Saved entries:
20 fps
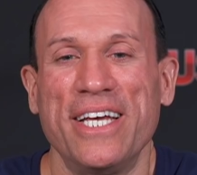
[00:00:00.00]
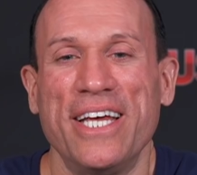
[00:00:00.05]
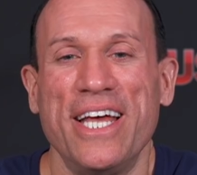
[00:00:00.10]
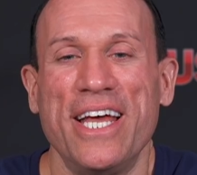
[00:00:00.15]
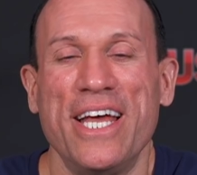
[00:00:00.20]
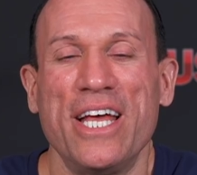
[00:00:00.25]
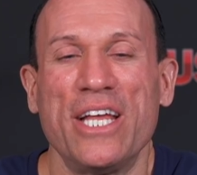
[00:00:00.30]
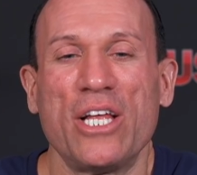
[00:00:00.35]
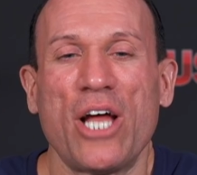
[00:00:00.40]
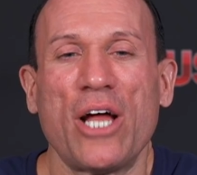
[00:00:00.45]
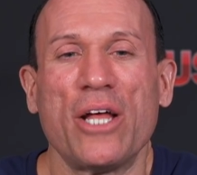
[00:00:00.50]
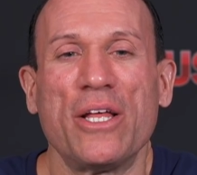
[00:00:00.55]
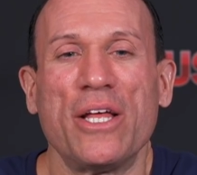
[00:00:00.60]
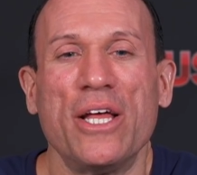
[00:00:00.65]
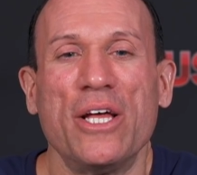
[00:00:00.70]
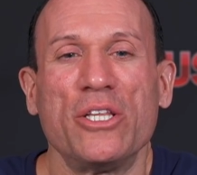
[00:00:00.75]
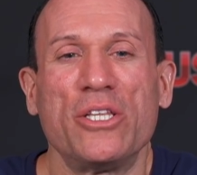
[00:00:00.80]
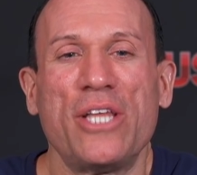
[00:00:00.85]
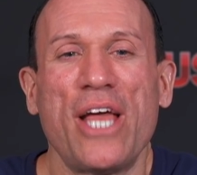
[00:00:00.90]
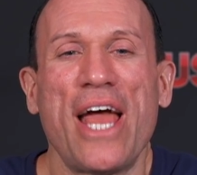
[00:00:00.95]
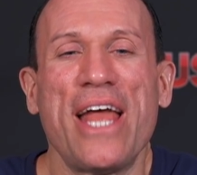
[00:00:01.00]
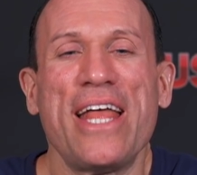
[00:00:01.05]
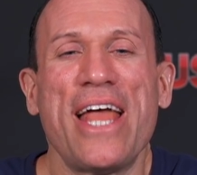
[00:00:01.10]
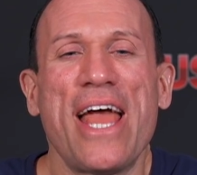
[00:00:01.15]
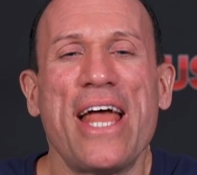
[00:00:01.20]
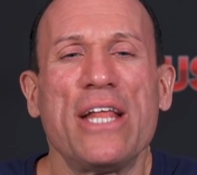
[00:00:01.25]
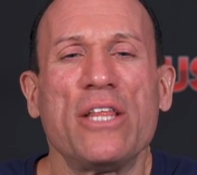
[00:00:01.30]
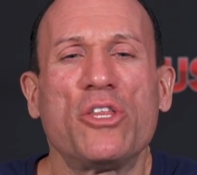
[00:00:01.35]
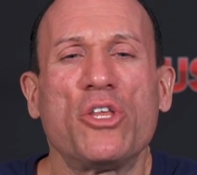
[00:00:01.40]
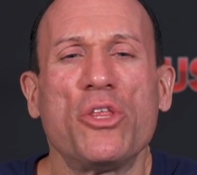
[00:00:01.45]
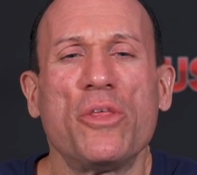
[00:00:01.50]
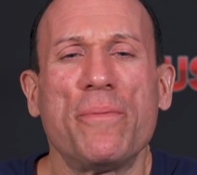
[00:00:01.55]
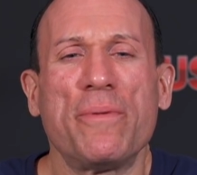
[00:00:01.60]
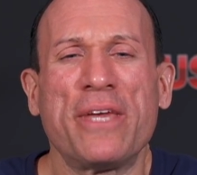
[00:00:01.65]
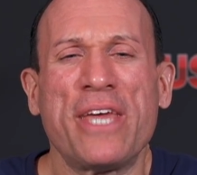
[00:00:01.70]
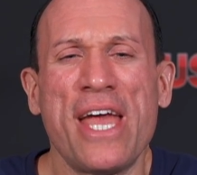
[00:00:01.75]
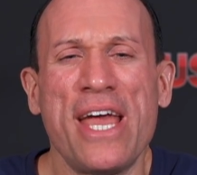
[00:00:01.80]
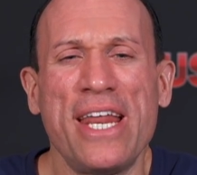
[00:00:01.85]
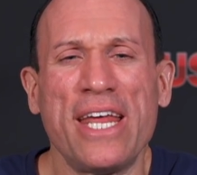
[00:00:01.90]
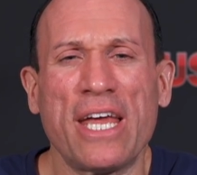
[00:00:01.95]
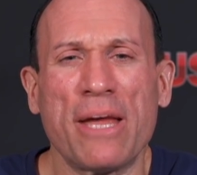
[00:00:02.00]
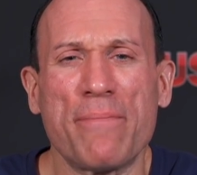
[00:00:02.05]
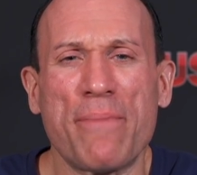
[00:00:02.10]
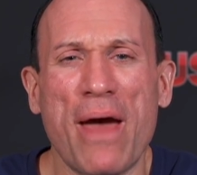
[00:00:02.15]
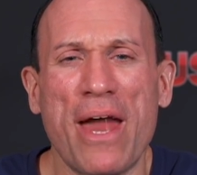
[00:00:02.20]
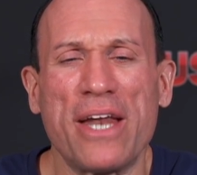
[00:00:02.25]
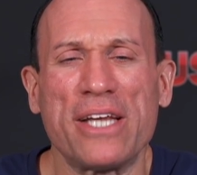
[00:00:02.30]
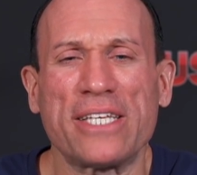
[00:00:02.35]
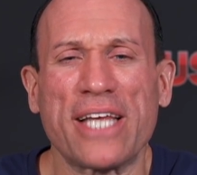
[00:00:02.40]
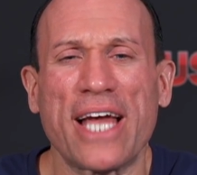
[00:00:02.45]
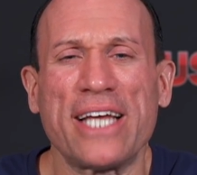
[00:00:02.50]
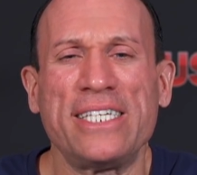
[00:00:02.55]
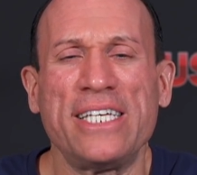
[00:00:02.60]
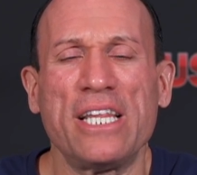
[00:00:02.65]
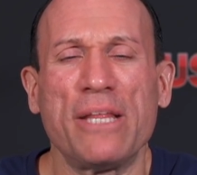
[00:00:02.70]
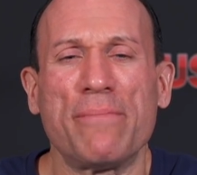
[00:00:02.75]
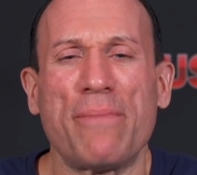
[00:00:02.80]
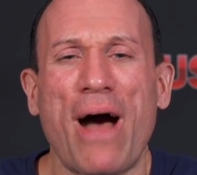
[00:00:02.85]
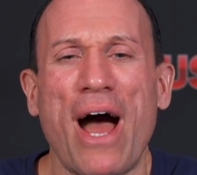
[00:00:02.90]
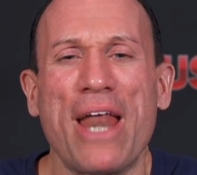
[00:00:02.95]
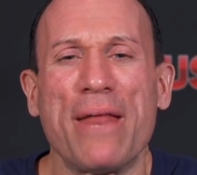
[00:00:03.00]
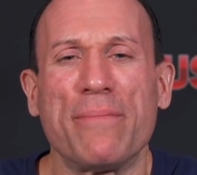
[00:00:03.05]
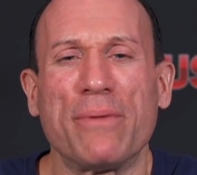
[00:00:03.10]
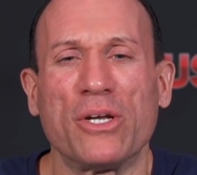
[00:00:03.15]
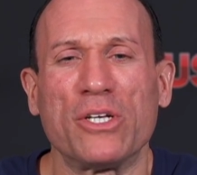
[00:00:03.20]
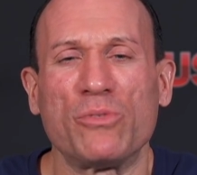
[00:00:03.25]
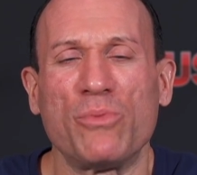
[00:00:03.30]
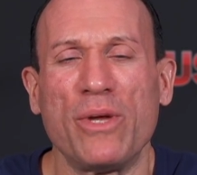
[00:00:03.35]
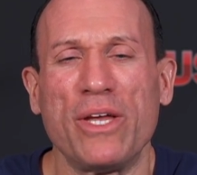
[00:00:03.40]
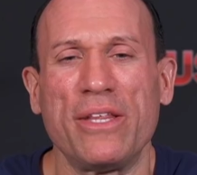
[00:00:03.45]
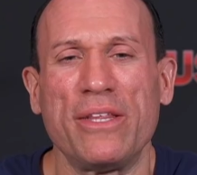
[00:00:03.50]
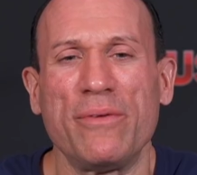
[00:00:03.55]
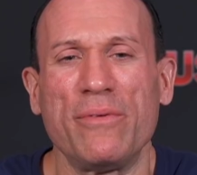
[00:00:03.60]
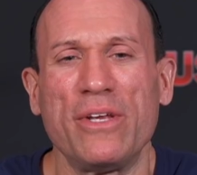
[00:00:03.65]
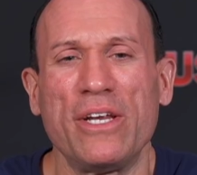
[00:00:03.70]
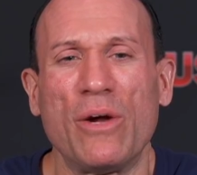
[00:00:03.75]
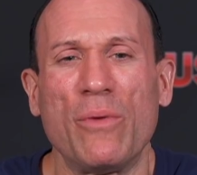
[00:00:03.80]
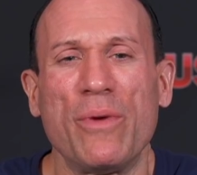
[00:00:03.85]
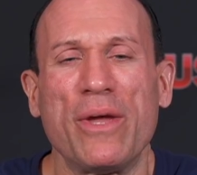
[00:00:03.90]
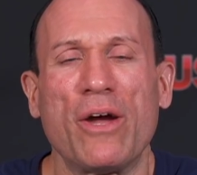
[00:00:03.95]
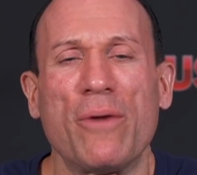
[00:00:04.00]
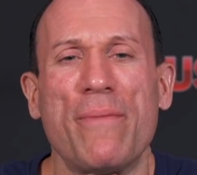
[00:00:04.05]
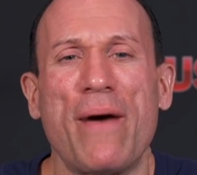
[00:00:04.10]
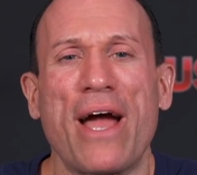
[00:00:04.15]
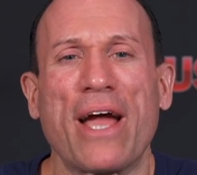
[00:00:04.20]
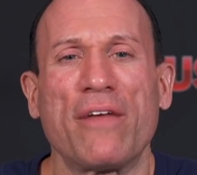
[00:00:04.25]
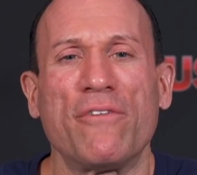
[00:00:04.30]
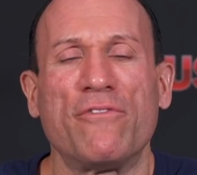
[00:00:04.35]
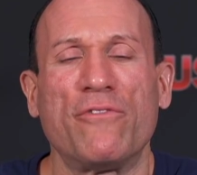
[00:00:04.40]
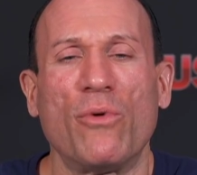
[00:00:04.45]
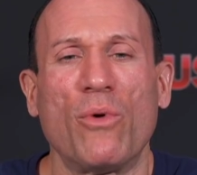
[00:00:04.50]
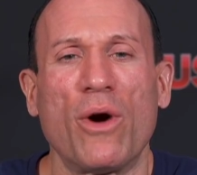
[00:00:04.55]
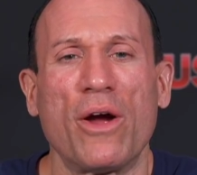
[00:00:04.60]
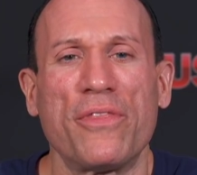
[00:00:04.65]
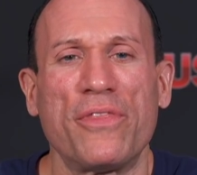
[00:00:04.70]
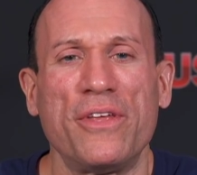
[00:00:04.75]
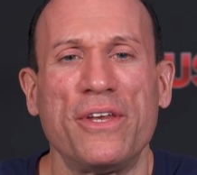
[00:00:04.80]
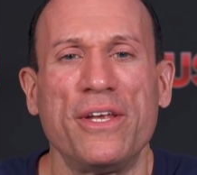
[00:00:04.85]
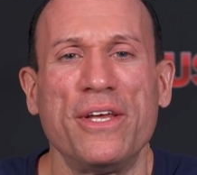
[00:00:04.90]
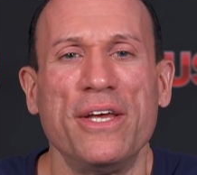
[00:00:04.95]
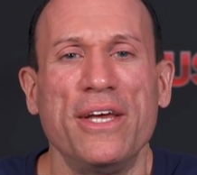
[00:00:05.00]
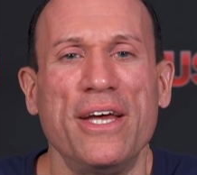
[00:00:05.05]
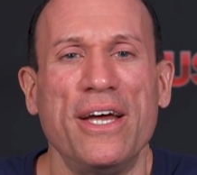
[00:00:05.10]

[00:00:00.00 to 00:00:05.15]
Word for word: i don't know do, do the bikini competitors like i see the bodybuilders we you know we go back and forth and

**Required action**
Keep every word of the data as it is when you write it out, but drop the pictures.

**Response area**
20 fps
[00:00:00.00]
[00:00:00.05]
[00:00:00.10]
[00:00:00.15]
[00:00:00.20]
[00:00:00.25]
[00:00:00.30]
[00:00:00.35]
[00:00:00.40]
[00:00:00.45]
[00:00:00.50]
[00:00:00.55]
[00:00:00.60]
[00:00:00.65]
[00:00:00.70]
[00:00:00.75]
[00:00:00.80]
[00:00:00.85]
[00:00:00.90]
[00:00:00.95]
[00:00:01.00]
[00:00:01.05]
[00:00:01.10]
[00:00:01.15]
[00:00:01.20]
[00:00:01.25]
[00:00:01.30]
[00:00:01.35]
[00:00:01.40]
[00:00:01.45]
[00:00:01.50]
[00:00:01.55]
[00:00:01.60]
[00:00:01.65]
[00:00:01.70]
[00:00:01.75]
[00:00:01.80]
[00:00:01.85]
[00:00:01.90]
[00:00:01.95]
[00:00:02.00]
[00:00:02.05]
[00:00:02.10]
[00:00:02.15]
[00:00:02.20]
[00:00:02.25]
[00:00:02.30]
[00:00:02.35]
[00:00:02.40]
[00:00:02.45]
[00:00:02.50]
[00:00:02.55]
[00:00:02.60]
[00:00:02.65]
[00:00:02.70]
[00:00:02.75]
[00:00:02.80]
[00:00:02.85]
[00:00:02.90]
[00:00:02.95]
[00:00:03.00]
[00:00:03.05]
[00:00:03.10]
[00:00:03.15]
[00:00:03.20]
[00:00:03.25]
[00:00:03.30]
[00:00:03.35]
[00:00:03.40]
[00:00:03.45]
[00:00:03.50]
[00:00:03.55]
[00:00:03.60]
[00:00:03.65]
[00:00:03.70]
[00:00:03.75]
[00:00:03.80]
[00:00:03.85]
[00:00:03.90]
[00:00:03.95]
[00:00:04.00]
[00:00:04.05]
[00:00:04.10]
[00:00:04.15]
[00:00:04.20]
[00:00:04.25]
[00:00:04.30]
[00:00:04.35]
[00:00:04.40]
[00:00:04.45]
[00:00:04.50]
[00:00:04.55]
[00:00:04.60]
[00:00:04.65]
[00:00:04.70]
[00:00:04.75]
[00:00:04.80]
[00:00:04.85]
[00:00:04.90]
[00:00:04.95]
[00:00:05.00]
[00:00:05.05]
[00:00:05.10]

[00:00:00.00 to 00:00:05.15]
Word for word: i don't know do, do the bikini competitors like i see the bodybuilders we you know we go back and forth and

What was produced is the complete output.